The rush to find a vaccine has left the Food and Drug Administration swimming in useless data. One agency analysis found just 6% of all clinical trials are yielding results the agency deems actionable, said Woodcock, who stepped away from her role as director of the FDA’s Center for Drug Evaluation and Research in May to join the White House’s Operation Warp Speed.

“The whole ecosystem needs to be fixed if we’re going to do something about it,” Ellen V. Sigal, chairperson and founder of Friends, said Wednesday. “But in Covid, it showed us the limitations of what we’re doing.”

A better, more inclusive clinical trial system requires changes across the board from the incentives for scientists running these trials to clinical trial design to how drug companies manage their studies, Sigal said.

‘Sea of Useless Studies’

Few clinical trials are producing meaningful results because researchers didn’t set up their studies to be randomized to eliminate bias in the results or the sample size of the study was too small to know if the results are statistically meaningful, Woodcock said.

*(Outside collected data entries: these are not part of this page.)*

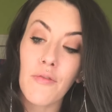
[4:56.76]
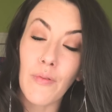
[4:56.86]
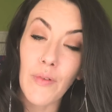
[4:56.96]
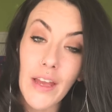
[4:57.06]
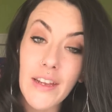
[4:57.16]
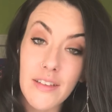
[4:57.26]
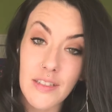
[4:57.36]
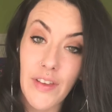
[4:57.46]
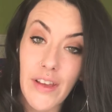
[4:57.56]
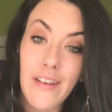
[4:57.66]
Red is
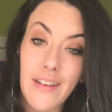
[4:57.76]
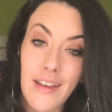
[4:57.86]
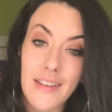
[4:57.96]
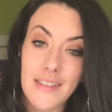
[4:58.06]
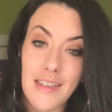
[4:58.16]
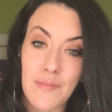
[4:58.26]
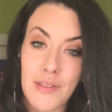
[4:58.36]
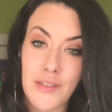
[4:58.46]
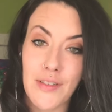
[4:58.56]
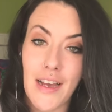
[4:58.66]
very nice, said
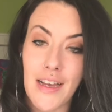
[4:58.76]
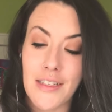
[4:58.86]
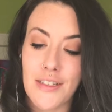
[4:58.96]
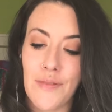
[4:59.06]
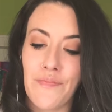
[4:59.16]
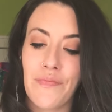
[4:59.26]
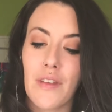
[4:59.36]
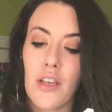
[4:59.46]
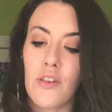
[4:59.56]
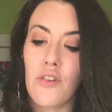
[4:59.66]
Mr. Dash.
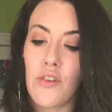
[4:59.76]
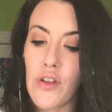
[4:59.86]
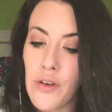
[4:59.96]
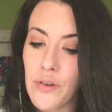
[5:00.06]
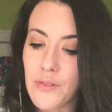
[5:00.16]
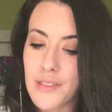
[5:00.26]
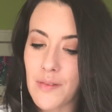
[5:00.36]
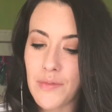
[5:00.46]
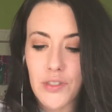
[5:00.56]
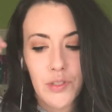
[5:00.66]
No, said
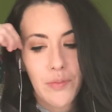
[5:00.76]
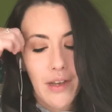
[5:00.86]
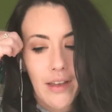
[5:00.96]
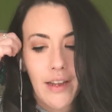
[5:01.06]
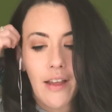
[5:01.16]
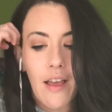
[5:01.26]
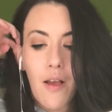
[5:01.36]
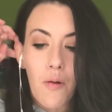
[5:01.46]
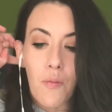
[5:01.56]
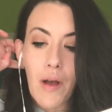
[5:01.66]
Mr. Pine.
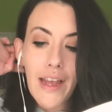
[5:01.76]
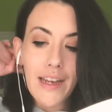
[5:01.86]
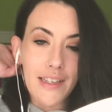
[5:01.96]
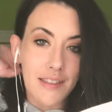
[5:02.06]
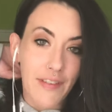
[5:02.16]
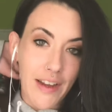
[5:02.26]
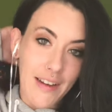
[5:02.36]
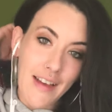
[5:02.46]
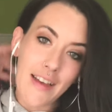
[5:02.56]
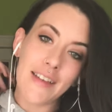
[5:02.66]
White is very
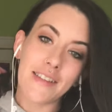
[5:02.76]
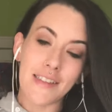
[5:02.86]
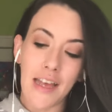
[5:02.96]
nice.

Woodcock “is undoubtedly correct,” Vinay K, Prasad, a hematologist-oncologist who studies clinical trials and better decision making, said Wednesday.

“It represents one more failure in the response against Covid that the massive powers of the US Federal government could not organize simple, informative [randomized controlled trials], and instead observed a sea of useless studies,” he wrote in an email.

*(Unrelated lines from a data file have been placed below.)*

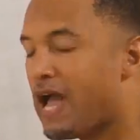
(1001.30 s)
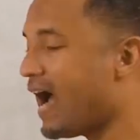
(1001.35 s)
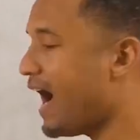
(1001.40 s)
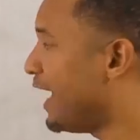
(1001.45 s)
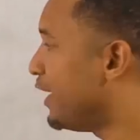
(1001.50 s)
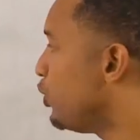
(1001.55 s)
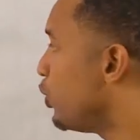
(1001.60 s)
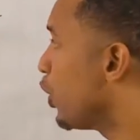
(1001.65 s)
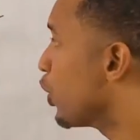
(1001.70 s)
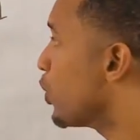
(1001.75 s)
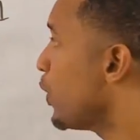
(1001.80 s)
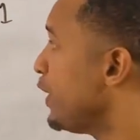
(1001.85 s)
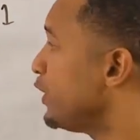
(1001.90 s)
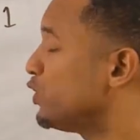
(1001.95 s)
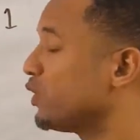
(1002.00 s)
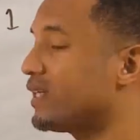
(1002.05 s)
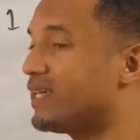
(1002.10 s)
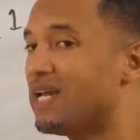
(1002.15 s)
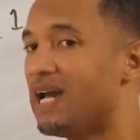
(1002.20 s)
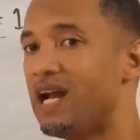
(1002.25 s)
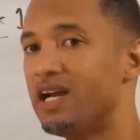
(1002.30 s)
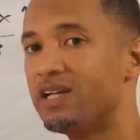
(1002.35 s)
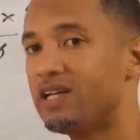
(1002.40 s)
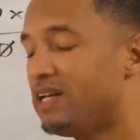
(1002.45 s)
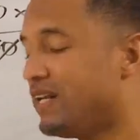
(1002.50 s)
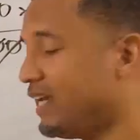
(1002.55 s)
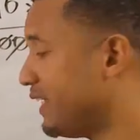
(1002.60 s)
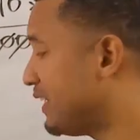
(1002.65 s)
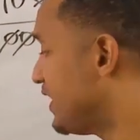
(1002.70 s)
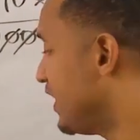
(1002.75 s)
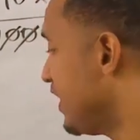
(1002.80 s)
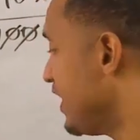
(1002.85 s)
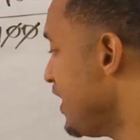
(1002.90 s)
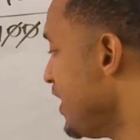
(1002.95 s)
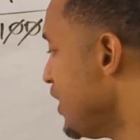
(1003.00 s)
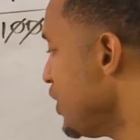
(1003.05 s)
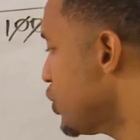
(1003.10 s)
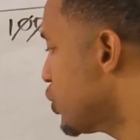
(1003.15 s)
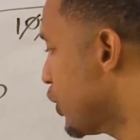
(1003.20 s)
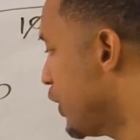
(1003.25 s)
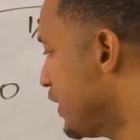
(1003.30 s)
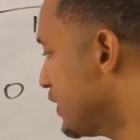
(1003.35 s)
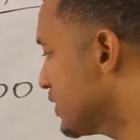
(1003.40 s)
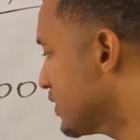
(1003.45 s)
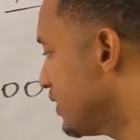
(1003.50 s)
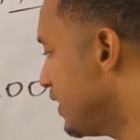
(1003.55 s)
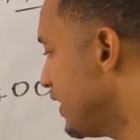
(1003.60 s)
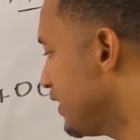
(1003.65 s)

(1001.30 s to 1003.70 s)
And you're going to calculate your interest.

Bringing clinical trials where people live is a critical step in improving the diversity of the clinical trial population, especially for minorities hit hardest by the pandemic, Helene Gayle, president of Chicago Community Trust and co-chairwoman of a National Academies committee on equitable vaccine distribution, told a House Energy and Commerce oversight panel Wednesday.

“There’s a lot more to be done to make these trials accessible to communities of color,” she said. While a lot of groundwork has been laid out in clinical trial accessibility, “We just have to make it a priority and be intentional about it.”

Leading in Cases, Failing in Research

The U.S. is leading the world in Covid-19 cases, but “it seems like the vast majority of people aren’t making it into the clinical trials where we really do have important questions to answer,” Mark McClellan, a former FDA commissioner and Duke University professor said at the Friends event Tuesday. That is happening despite the efforts at Operation Warp Speed and mirrors what’s happening in other areas of biomedical research, he said.

Woodcock has long argued for streamlining a clinical trials system she’s called broken. But the clinical trials’ failure to generate evidence efficiently is amplified by the pandemic, which caused more than 7.1 million infections and 206,000 deaths in the U.S.

One possible solution could lie in legislation. Reps. Fred Upton (R-Mich.) and Diana DeGette (D-Colo.) proposed a new FDA authority to fund grants in innovative clinical trial design in a concept paper. Feedback to the paper will form the framework for their follow-up bill to 21st Century Cures (Pub. L. 114-255), the 2016 biomedical innovation law that aimed to spur new medicines and devices.

But making those therapies widely available goes beyond clinical trials. Friends CEO Jeff Allen said it’s also important to put manufacturing processes in place early on and manage risks associated with early manufacturing so there isn’t a delay once the FDA makes therapies and vaccines available. “Then of course distribution of the products, which will pose its own challenges when you’re talking about a global distribution plan here.”

“I think we need to do some very serious soul searching after this is over,” Woodcock said.